§ **Assigned task**: If pictures appear among the lines below, leave them out while you return exactly the lines from the one with "[4:42.27-4:43.27]" through the one with "[4:55.27-4:55.77]".

§ **Task input**:
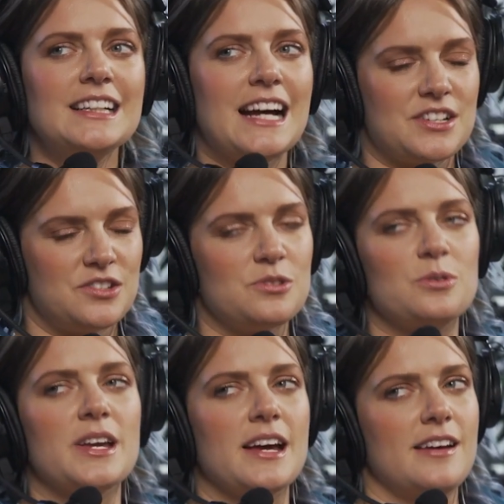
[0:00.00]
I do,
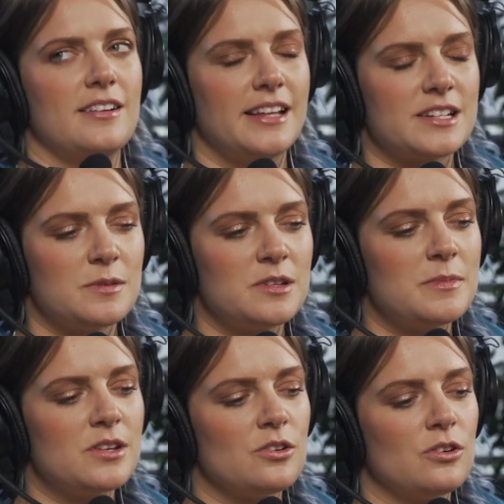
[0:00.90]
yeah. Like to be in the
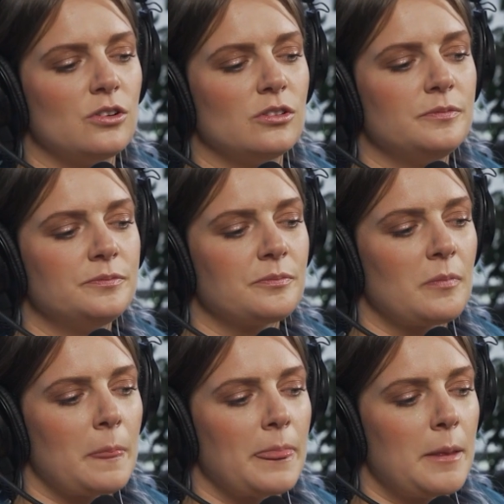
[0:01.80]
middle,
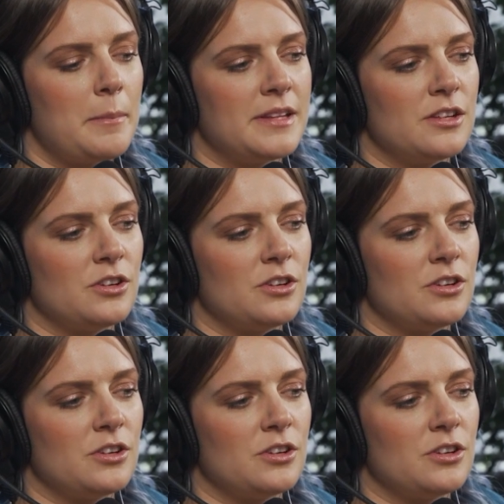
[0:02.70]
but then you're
* * *
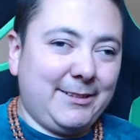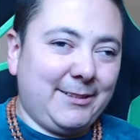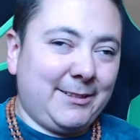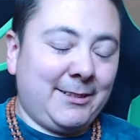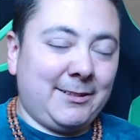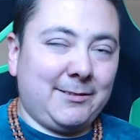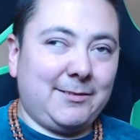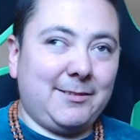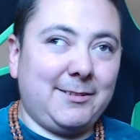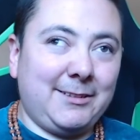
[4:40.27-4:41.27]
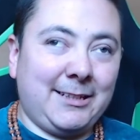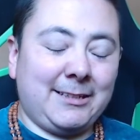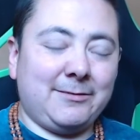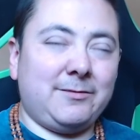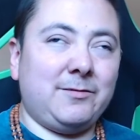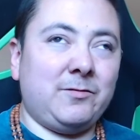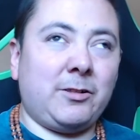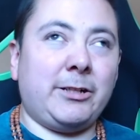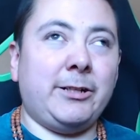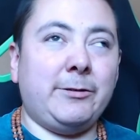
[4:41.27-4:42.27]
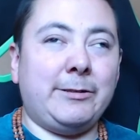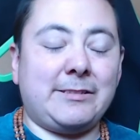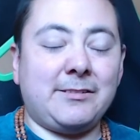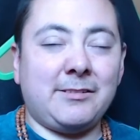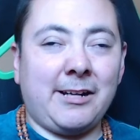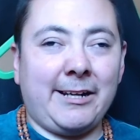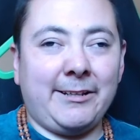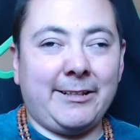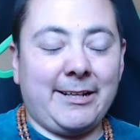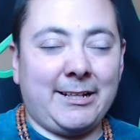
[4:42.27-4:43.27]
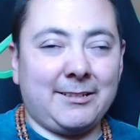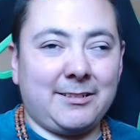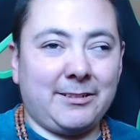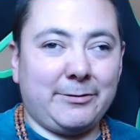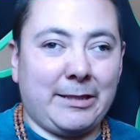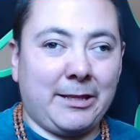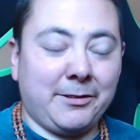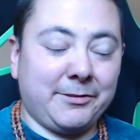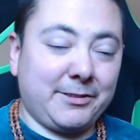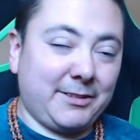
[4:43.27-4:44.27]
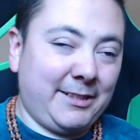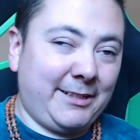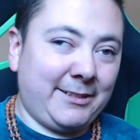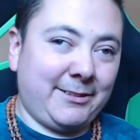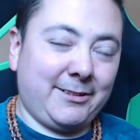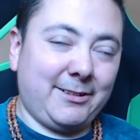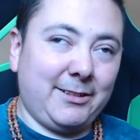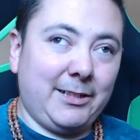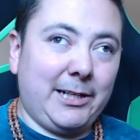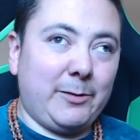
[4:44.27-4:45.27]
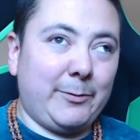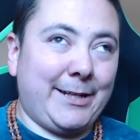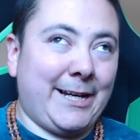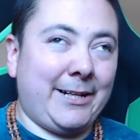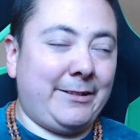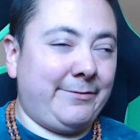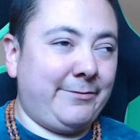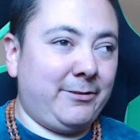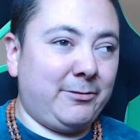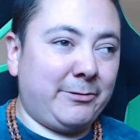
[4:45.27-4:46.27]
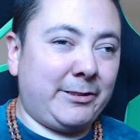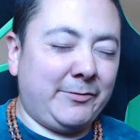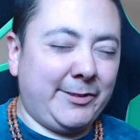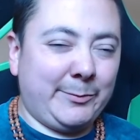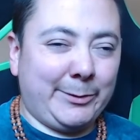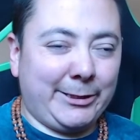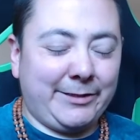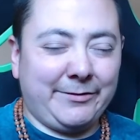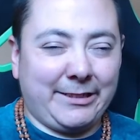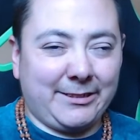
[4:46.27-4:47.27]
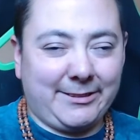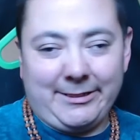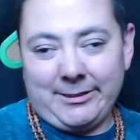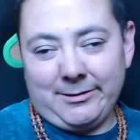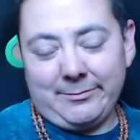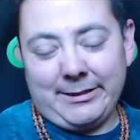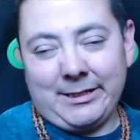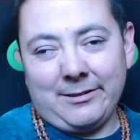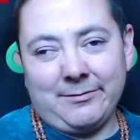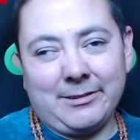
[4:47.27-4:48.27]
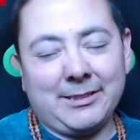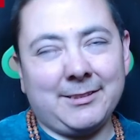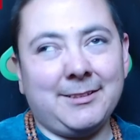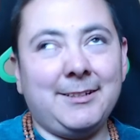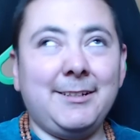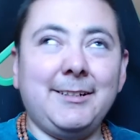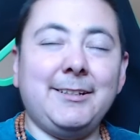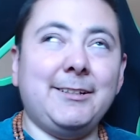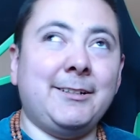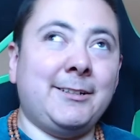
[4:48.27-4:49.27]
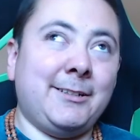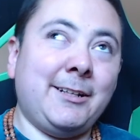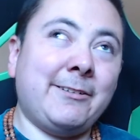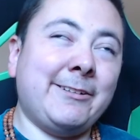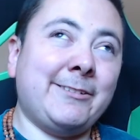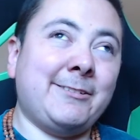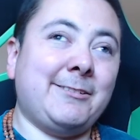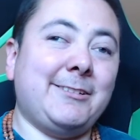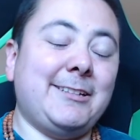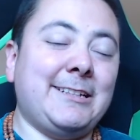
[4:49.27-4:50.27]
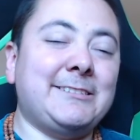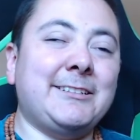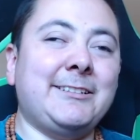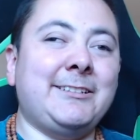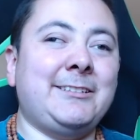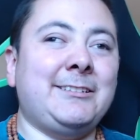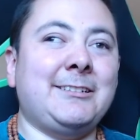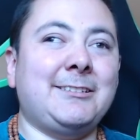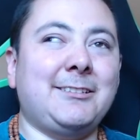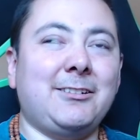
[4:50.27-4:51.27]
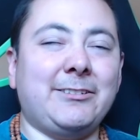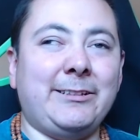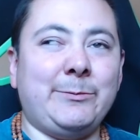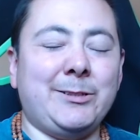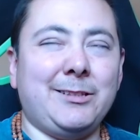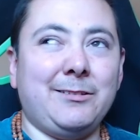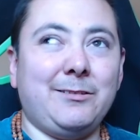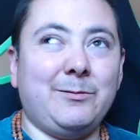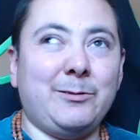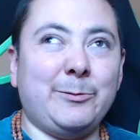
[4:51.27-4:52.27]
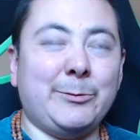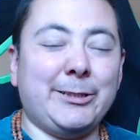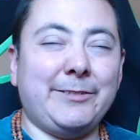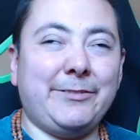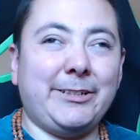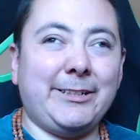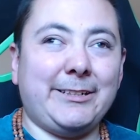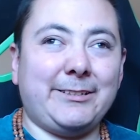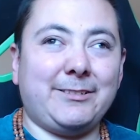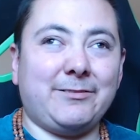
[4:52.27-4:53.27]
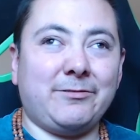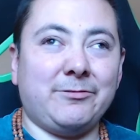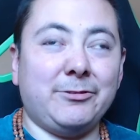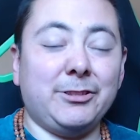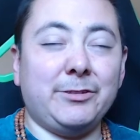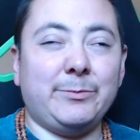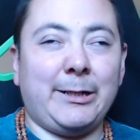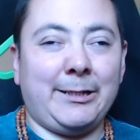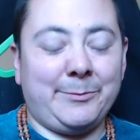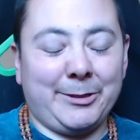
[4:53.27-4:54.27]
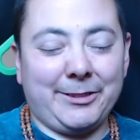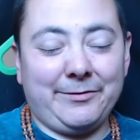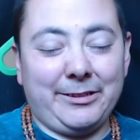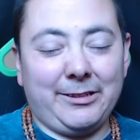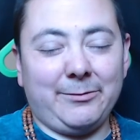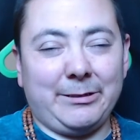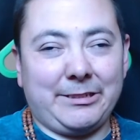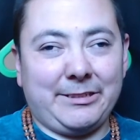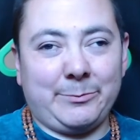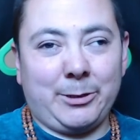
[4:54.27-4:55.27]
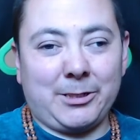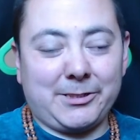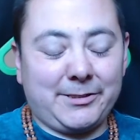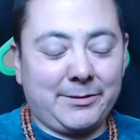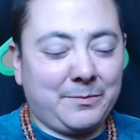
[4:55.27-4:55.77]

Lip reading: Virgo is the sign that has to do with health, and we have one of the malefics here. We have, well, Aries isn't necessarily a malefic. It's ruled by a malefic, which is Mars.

§ **Answer**:
[4:42.27-4:43.27]
[4:43.27-4:44.27]
[4:44.27-4:45.27]
[4:45.27-4:46.27]
[4:46.27-4:47.27]
[4:47.27-4:48.27]
[4:48.27-4:49.27]
[4:49.27-4:50.27]
[4:50.27-4:51.27]
[4:51.27-4:52.27]
[4:52.27-4:53.27]
[4:53.27-4:54.27]
[4:54.27-4:55.27]
[4:55.27-4:55.77]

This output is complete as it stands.